[Start of Attachment]

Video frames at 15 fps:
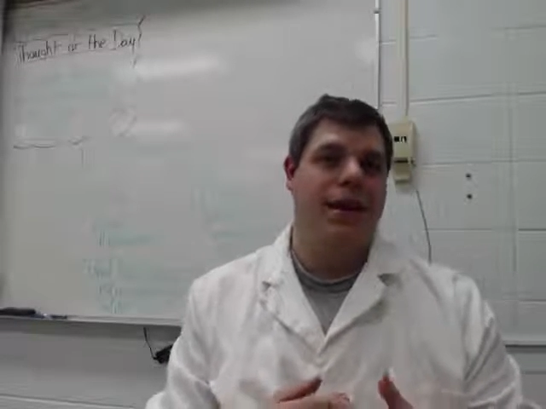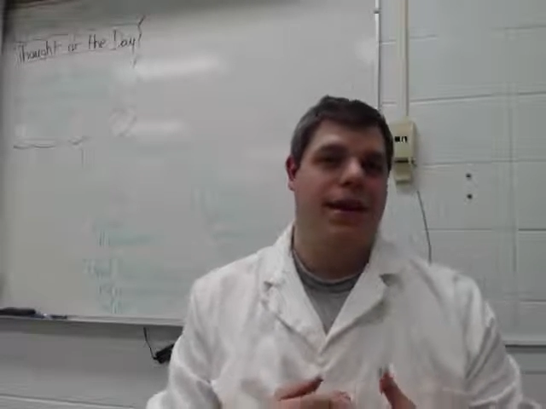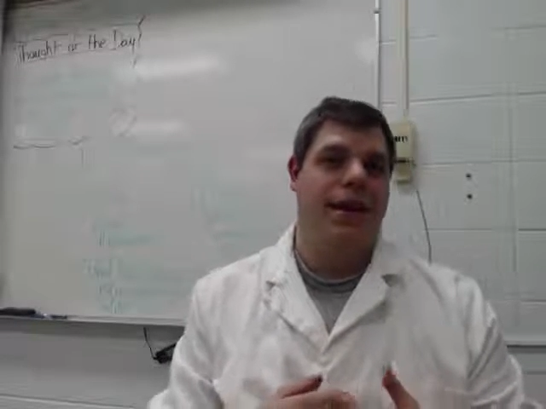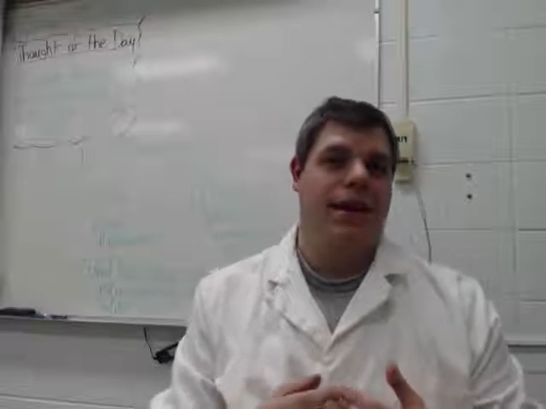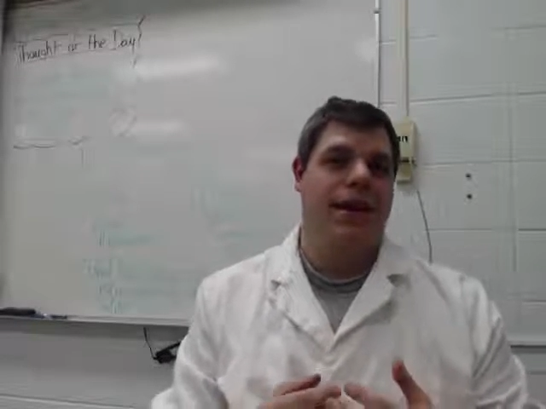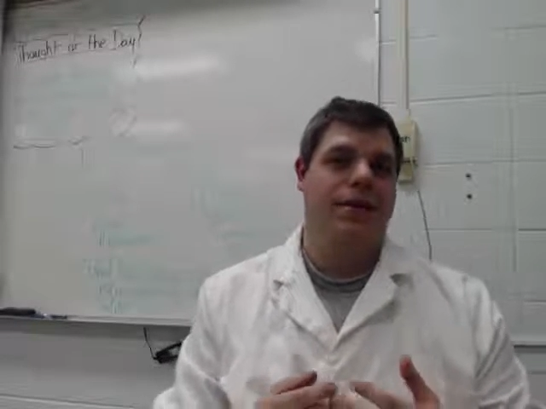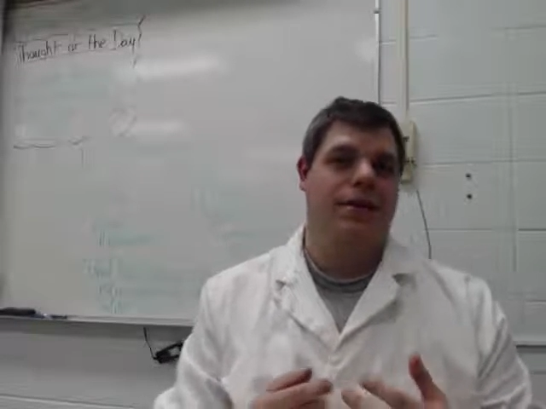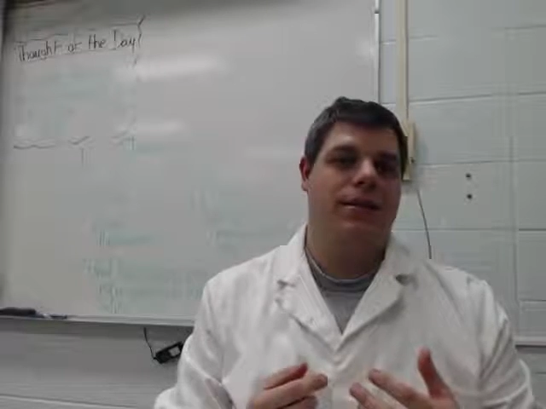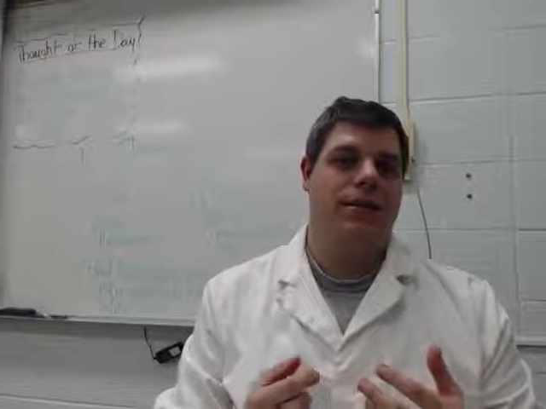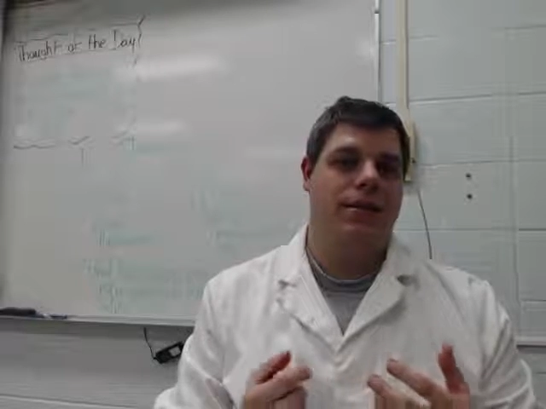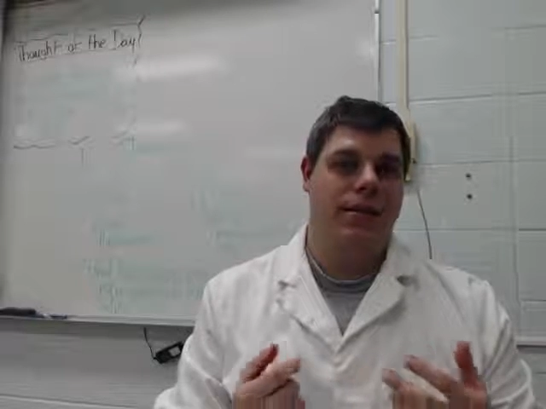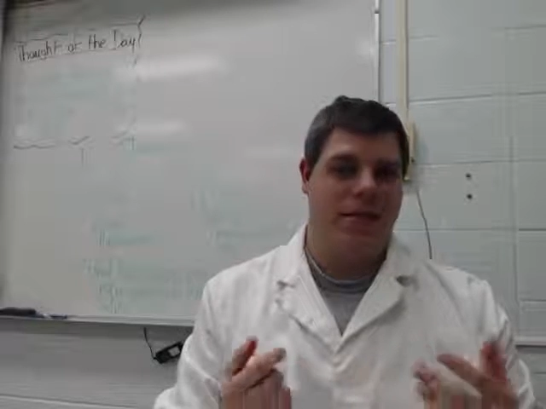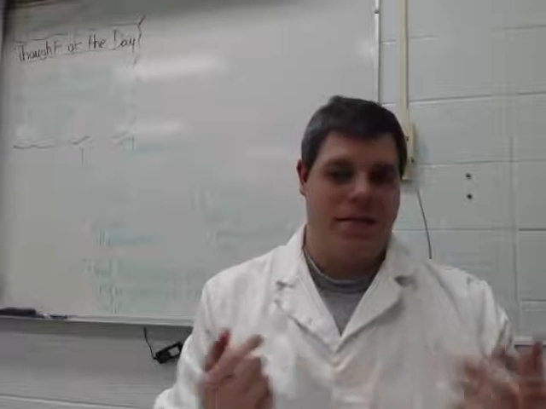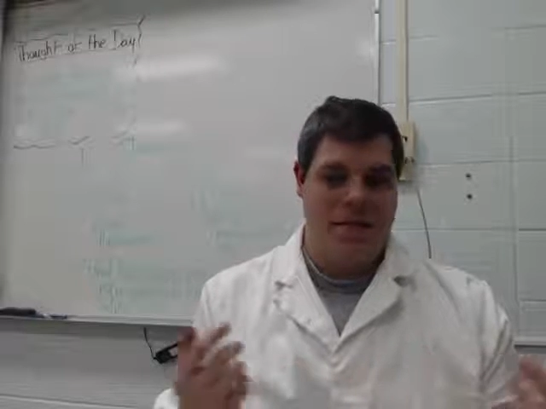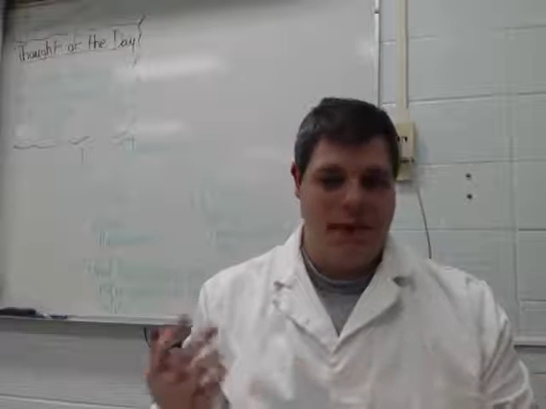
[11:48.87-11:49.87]
It
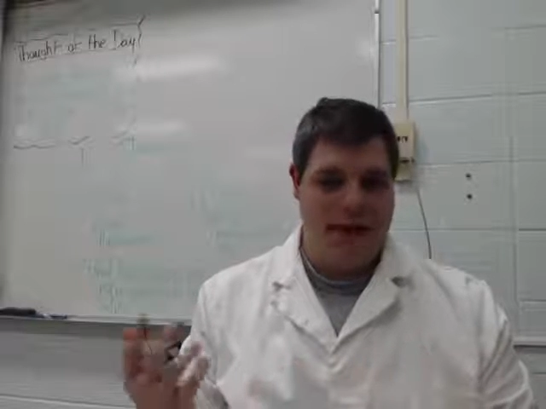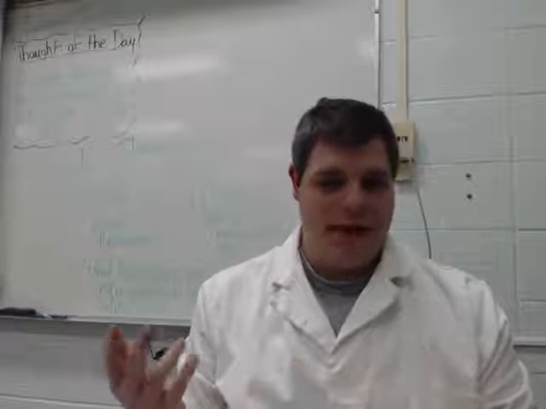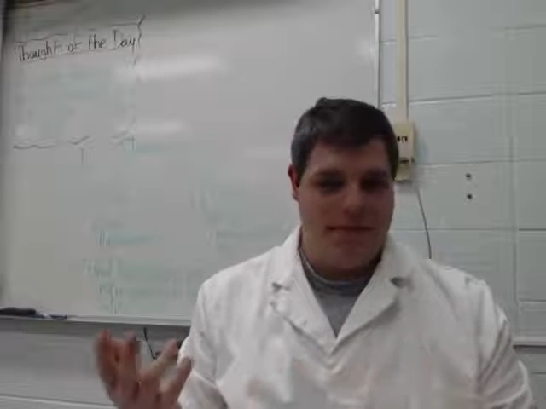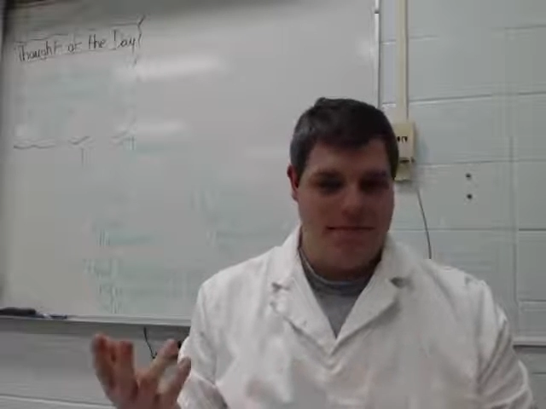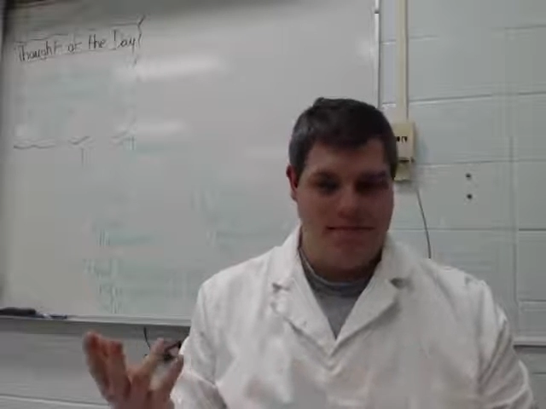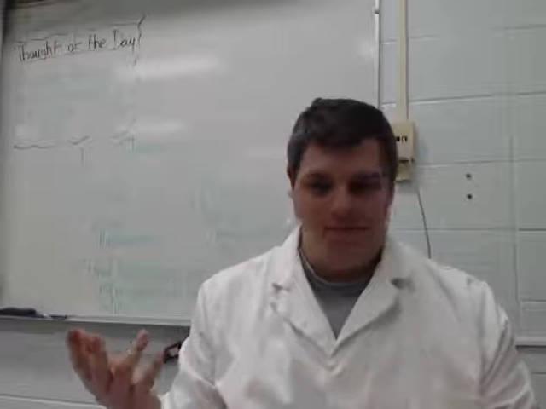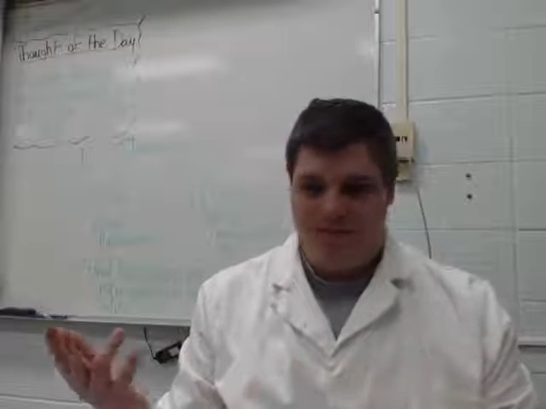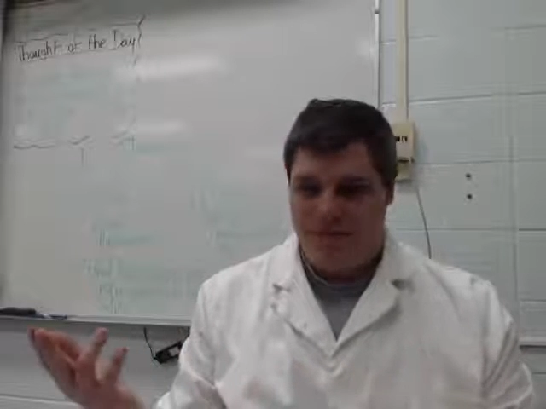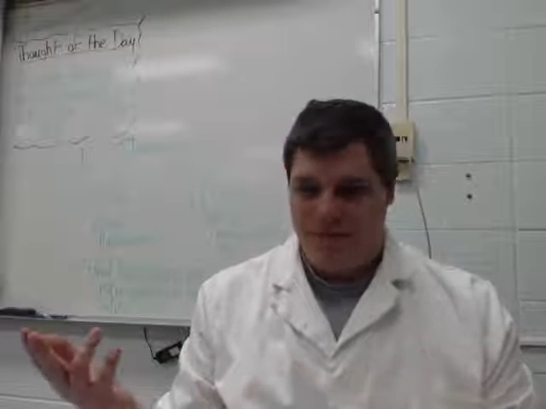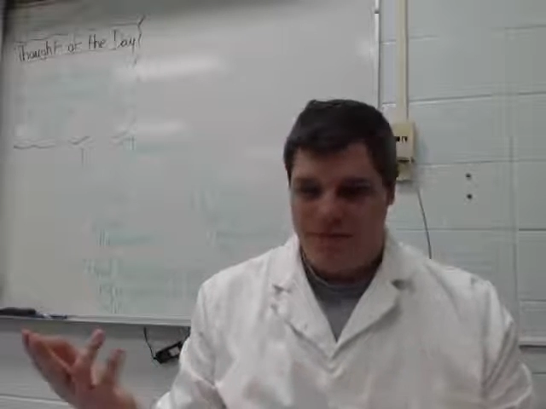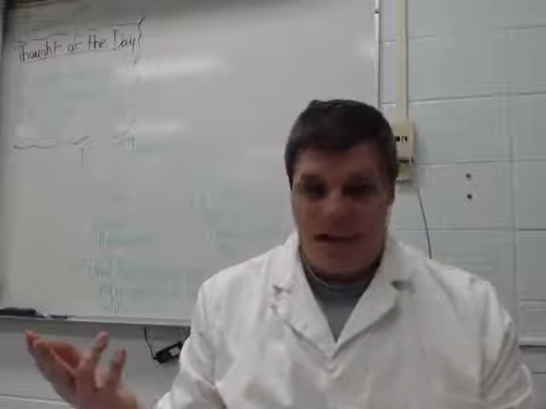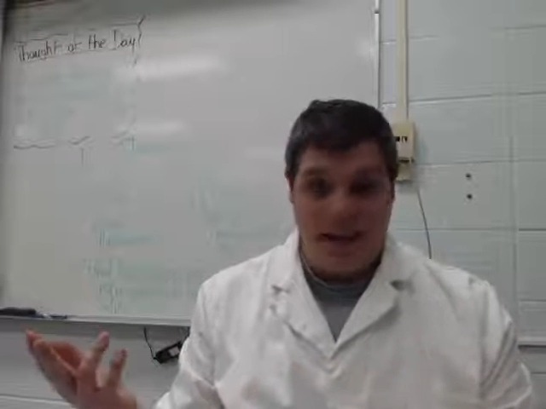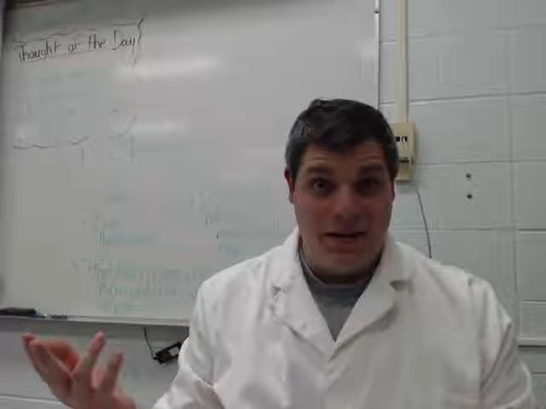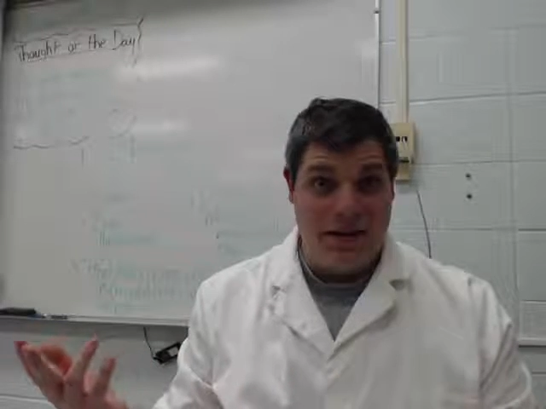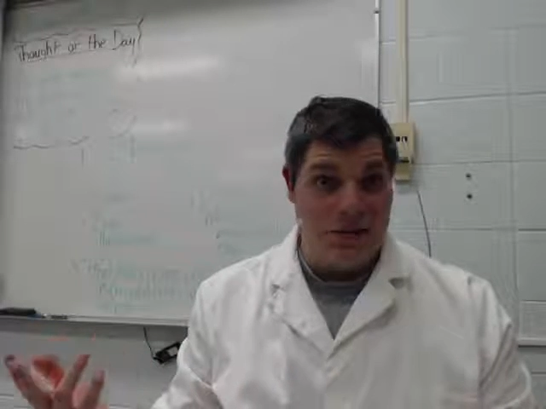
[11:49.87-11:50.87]

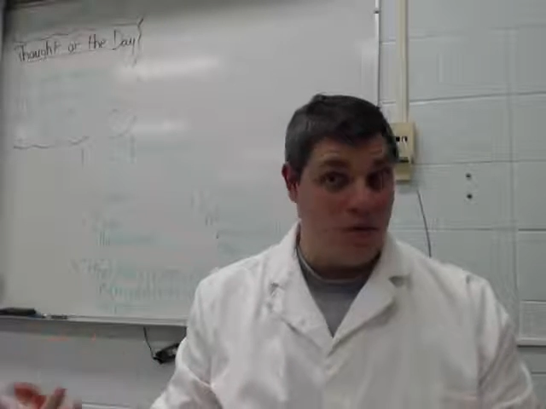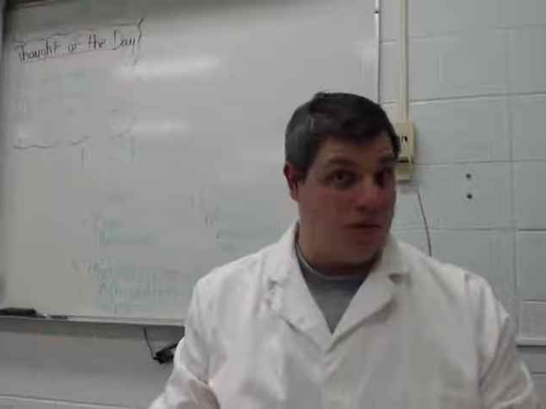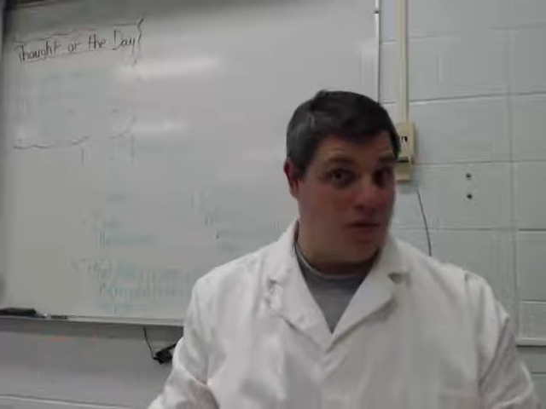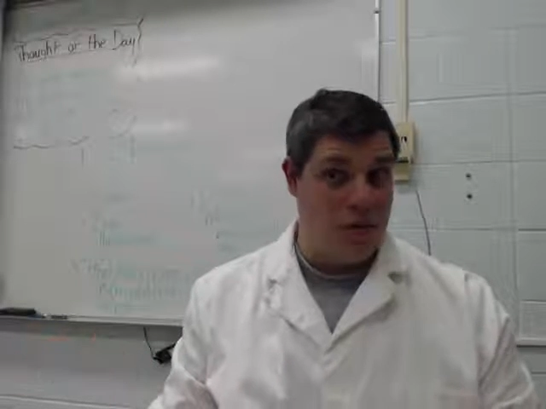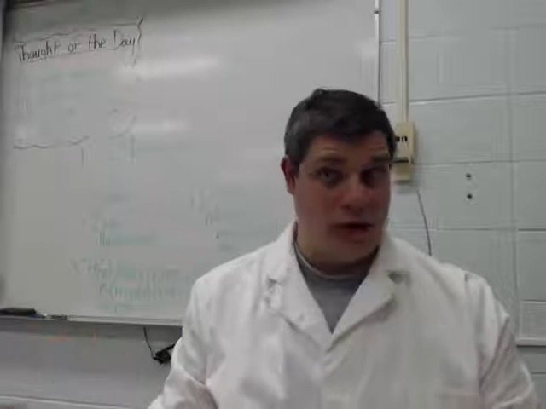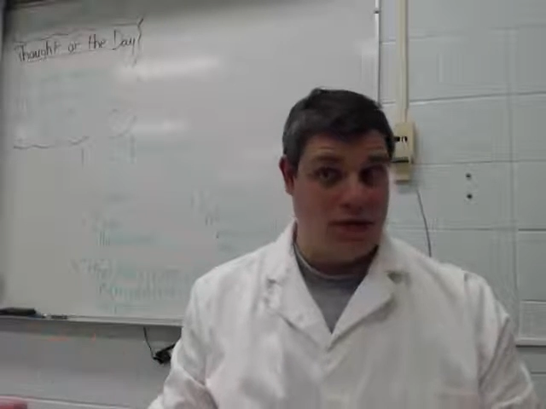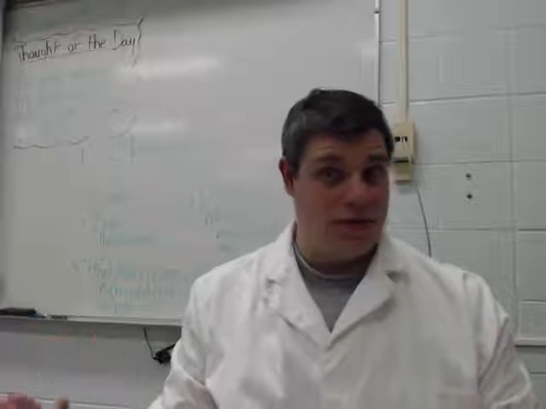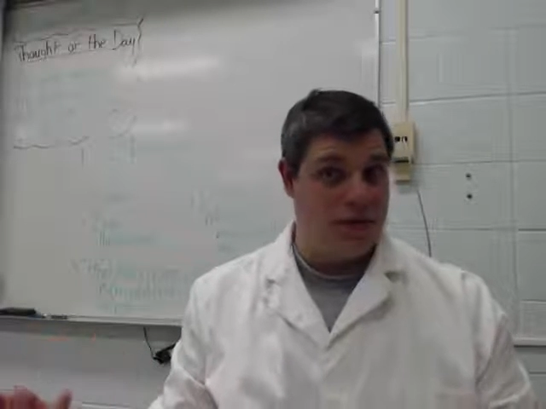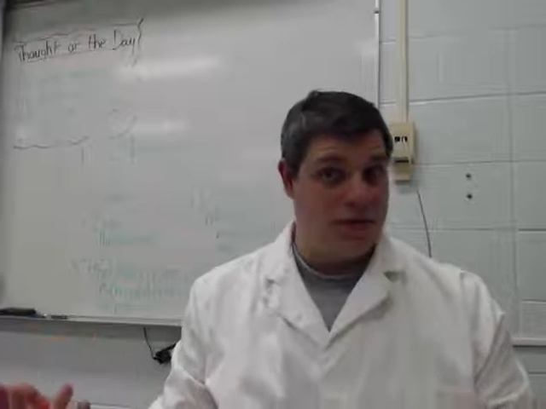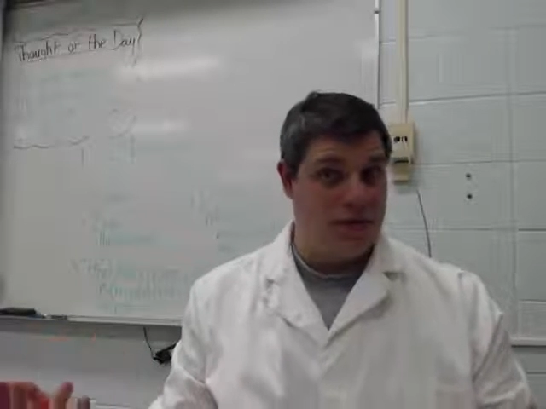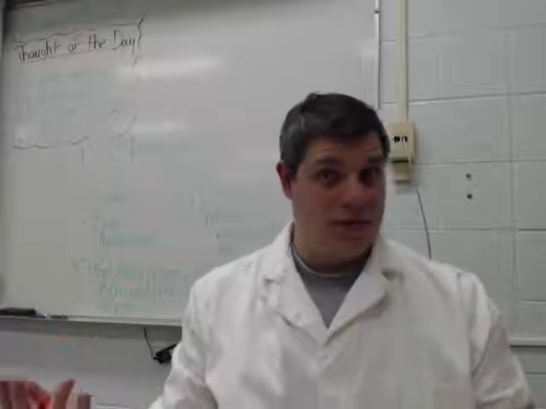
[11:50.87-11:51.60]
requires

[End of Attachment]

• Task brief:
The reply must consist of the records, repeated exactly, minus any images.

• The answer:
Video frames at 15 fps:
[11:48.87-11:49.87]
It
[11:49.87-11:50.87]

[11:50.87-11:51.60]
requires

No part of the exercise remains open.